(Items listed in a dataset)
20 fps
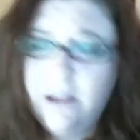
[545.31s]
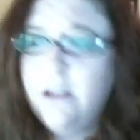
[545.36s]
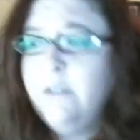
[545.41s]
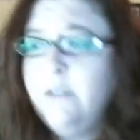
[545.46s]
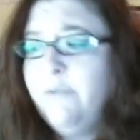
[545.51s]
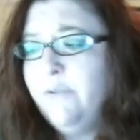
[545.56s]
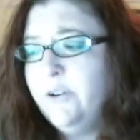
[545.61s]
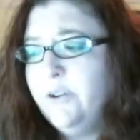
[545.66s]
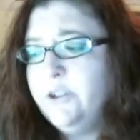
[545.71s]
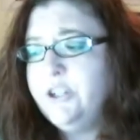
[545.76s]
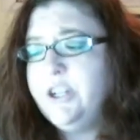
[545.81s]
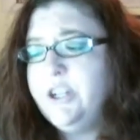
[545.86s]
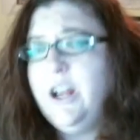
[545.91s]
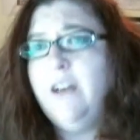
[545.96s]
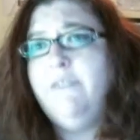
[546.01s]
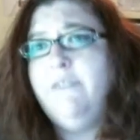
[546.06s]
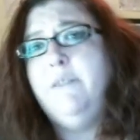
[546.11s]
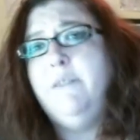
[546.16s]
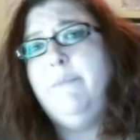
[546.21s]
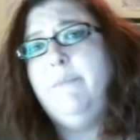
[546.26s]
First
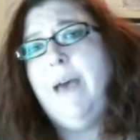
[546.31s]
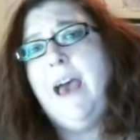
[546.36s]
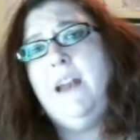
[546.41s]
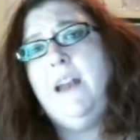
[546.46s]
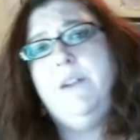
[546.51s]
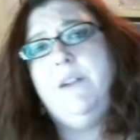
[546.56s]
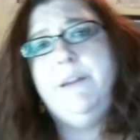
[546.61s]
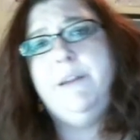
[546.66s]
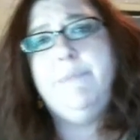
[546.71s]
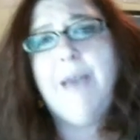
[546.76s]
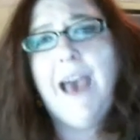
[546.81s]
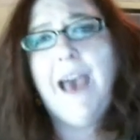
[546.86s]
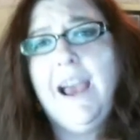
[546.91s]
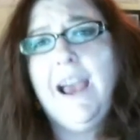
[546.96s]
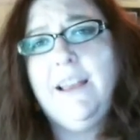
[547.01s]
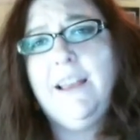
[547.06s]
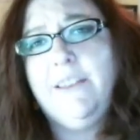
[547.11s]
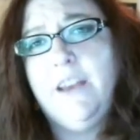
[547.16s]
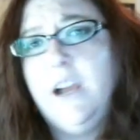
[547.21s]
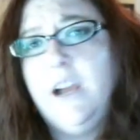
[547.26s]
off, the battery
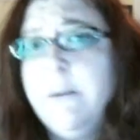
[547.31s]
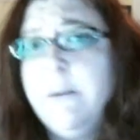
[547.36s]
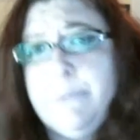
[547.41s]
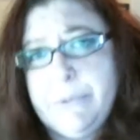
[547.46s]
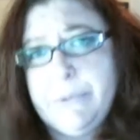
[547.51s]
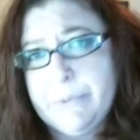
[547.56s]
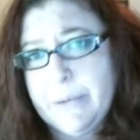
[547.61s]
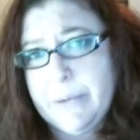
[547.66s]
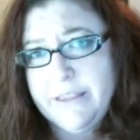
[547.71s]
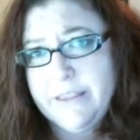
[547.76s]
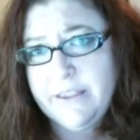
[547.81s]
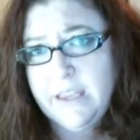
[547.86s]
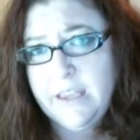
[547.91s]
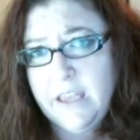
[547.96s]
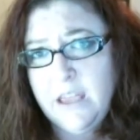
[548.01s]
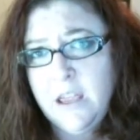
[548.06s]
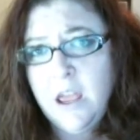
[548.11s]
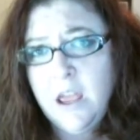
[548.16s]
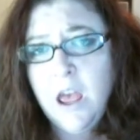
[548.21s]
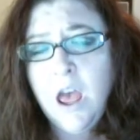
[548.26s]
pack that comes with
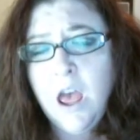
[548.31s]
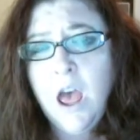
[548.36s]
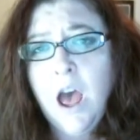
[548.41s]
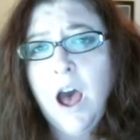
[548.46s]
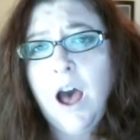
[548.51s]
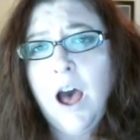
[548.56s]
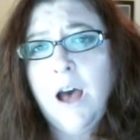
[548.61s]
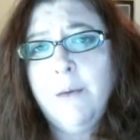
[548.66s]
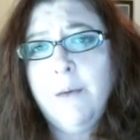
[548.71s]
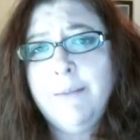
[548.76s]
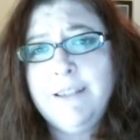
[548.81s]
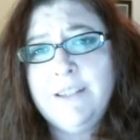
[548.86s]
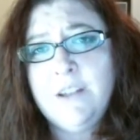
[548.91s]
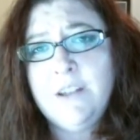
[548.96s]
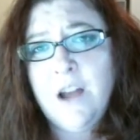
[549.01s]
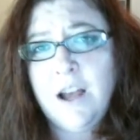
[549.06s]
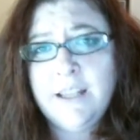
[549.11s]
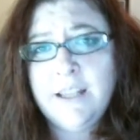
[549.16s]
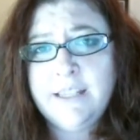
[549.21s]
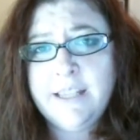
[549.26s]
it um, is
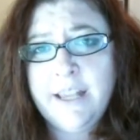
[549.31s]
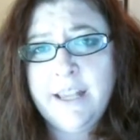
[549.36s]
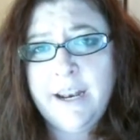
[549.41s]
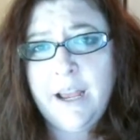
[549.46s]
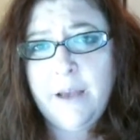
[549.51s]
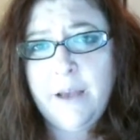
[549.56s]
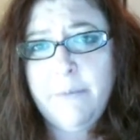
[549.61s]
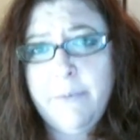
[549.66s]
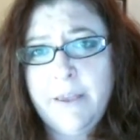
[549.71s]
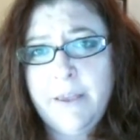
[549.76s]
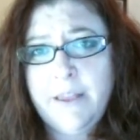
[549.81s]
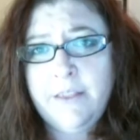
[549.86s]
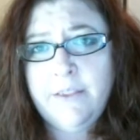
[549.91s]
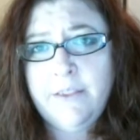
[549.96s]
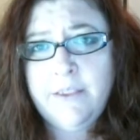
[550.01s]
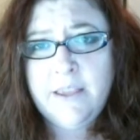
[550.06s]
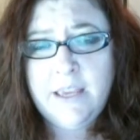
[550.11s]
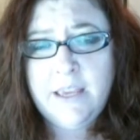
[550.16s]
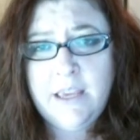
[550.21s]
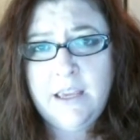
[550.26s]
not set up in
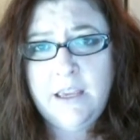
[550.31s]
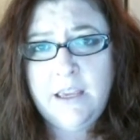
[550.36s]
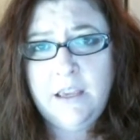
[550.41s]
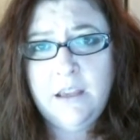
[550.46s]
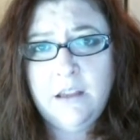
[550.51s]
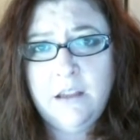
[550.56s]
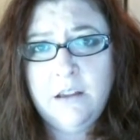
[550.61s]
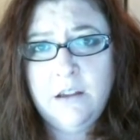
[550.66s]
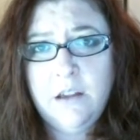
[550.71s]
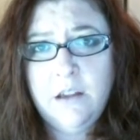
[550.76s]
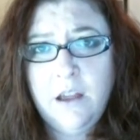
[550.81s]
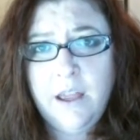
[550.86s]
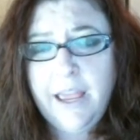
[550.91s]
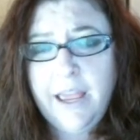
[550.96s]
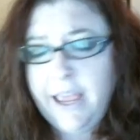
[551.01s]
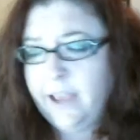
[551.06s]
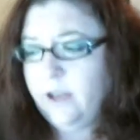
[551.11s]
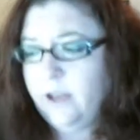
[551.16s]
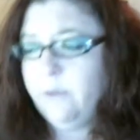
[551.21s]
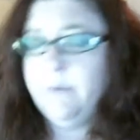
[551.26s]
the,
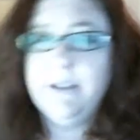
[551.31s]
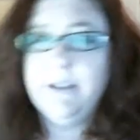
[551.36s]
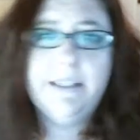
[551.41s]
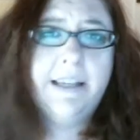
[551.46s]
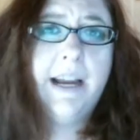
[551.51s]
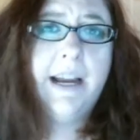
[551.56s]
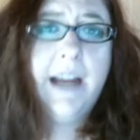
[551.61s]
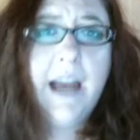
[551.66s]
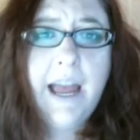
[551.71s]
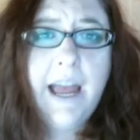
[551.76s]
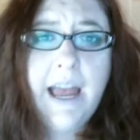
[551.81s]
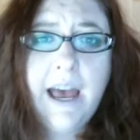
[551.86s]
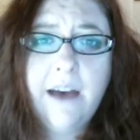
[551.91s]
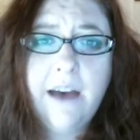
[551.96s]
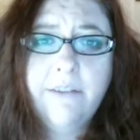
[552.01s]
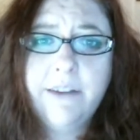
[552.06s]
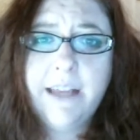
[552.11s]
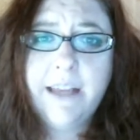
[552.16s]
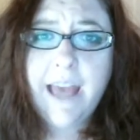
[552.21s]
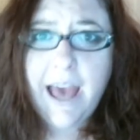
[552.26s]
hang on one sec, I
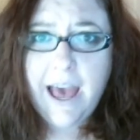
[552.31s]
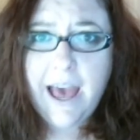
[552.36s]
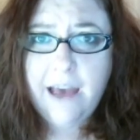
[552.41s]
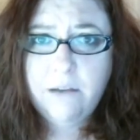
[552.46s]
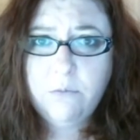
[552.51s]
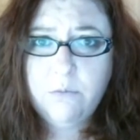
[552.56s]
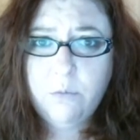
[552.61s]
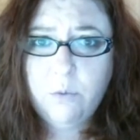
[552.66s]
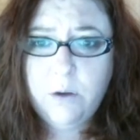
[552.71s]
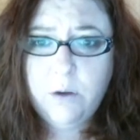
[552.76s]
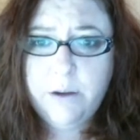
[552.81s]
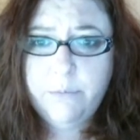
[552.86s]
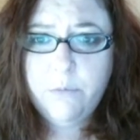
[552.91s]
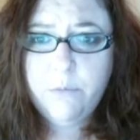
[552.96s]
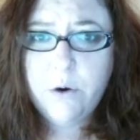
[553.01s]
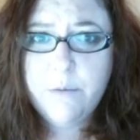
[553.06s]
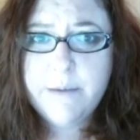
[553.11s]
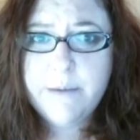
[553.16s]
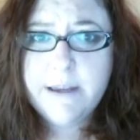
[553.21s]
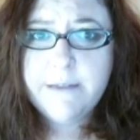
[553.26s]
have a cat, one
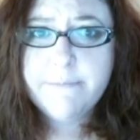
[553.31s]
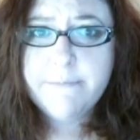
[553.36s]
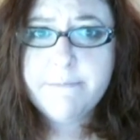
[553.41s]
moment.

▶ _Exercise prompt_
Give the records back exactly, with no pictures.

▶ _Solution below_
20 fps
[545.31s]
[545.36s]
[545.41s]
[545.46s]
[545.51s]
[545.56s]
[545.61s]
[545.66s]
[545.71s]
[545.76s]
[545.81s]
[545.86s]
[545.91s]
[545.96s]
[546.01s]
[546.06s]
[546.11s]
[546.16s]
[546.21s]
[546.26s]
First
[546.31s]
[546.36s]
[546.41s]
[546.46s]
[546.51s]
[546.56s]
[546.61s]
[546.66s]
[546.71s]
[546.76s]
[546.81s]
[546.86s]
[546.91s]
[546.96s]
[547.01s]
[547.06s]
[547.11s]
[547.16s]
[547.21s]
[547.26s]
off, the battery
[547.31s]
[547.36s]
[547.41s]
[547.46s]
[547.51s]
[547.56s]
[547.61s]
[547.66s]
[547.71s]
[547.76s]
[547.81s]
[547.86s]
[547.91s]
[547.96s]
[548.01s]
[548.06s]
[548.11s]
[548.16s]
[548.21s]
[548.26s]
pack that comes with
[548.31s]
[548.36s]
[548.41s]
[548.46s]
[548.51s]
[548.56s]
[548.61s]
[548.66s]
[548.71s]
[548.76s]
[548.81s]
[548.86s]
[548.91s]
[548.96s]
[549.01s]
[549.06s]
[549.11s]
[549.16s]
[549.21s]
[549.26s]
it um, is
[549.31s]
[549.36s]
[549.41s]
[549.46s]
[549.51s]
[549.56s]
[549.61s]
[549.66s]
[549.71s]
[549.76s]
[549.81s]
[549.86s]
[549.91s]
[549.96s]
[550.01s]
[550.06s]
[550.11s]
[550.16s]
[550.21s]
[550.26s]
not set up in
[550.31s]
[550.36s]
[550.41s]
[550.46s]
[550.51s]
[550.56s]
[550.61s]
[550.66s]
[550.71s]
[550.76s]
[550.81s]
[550.86s]
[550.91s]
[550.96s]
[551.01s]
[551.06s]
[551.11s]
[551.16s]
[551.21s]
[551.26s]
the,
[551.31s]
[551.36s]
[551.41s]
[551.46s]
[551.51s]
[551.56s]
[551.61s]
[551.66s]
[551.71s]
[551.76s]
[551.81s]
[551.86s]
[551.91s]
[551.96s]
[552.01s]
[552.06s]
[552.11s]
[552.16s]
[552.21s]
[552.26s]
hang on one sec, I
[552.31s]
[552.36s]
[552.41s]
[552.46s]
[552.51s]
[552.56s]
[552.61s]
[552.66s]
[552.71s]
[552.76s]
[552.81s]
[552.86s]
[552.91s]
[552.96s]
[553.01s]
[553.06s]
[553.11s]
[553.16s]
[553.21s]
[553.26s]
have a cat, one
[553.31s]
[553.36s]
[553.41s]
moment.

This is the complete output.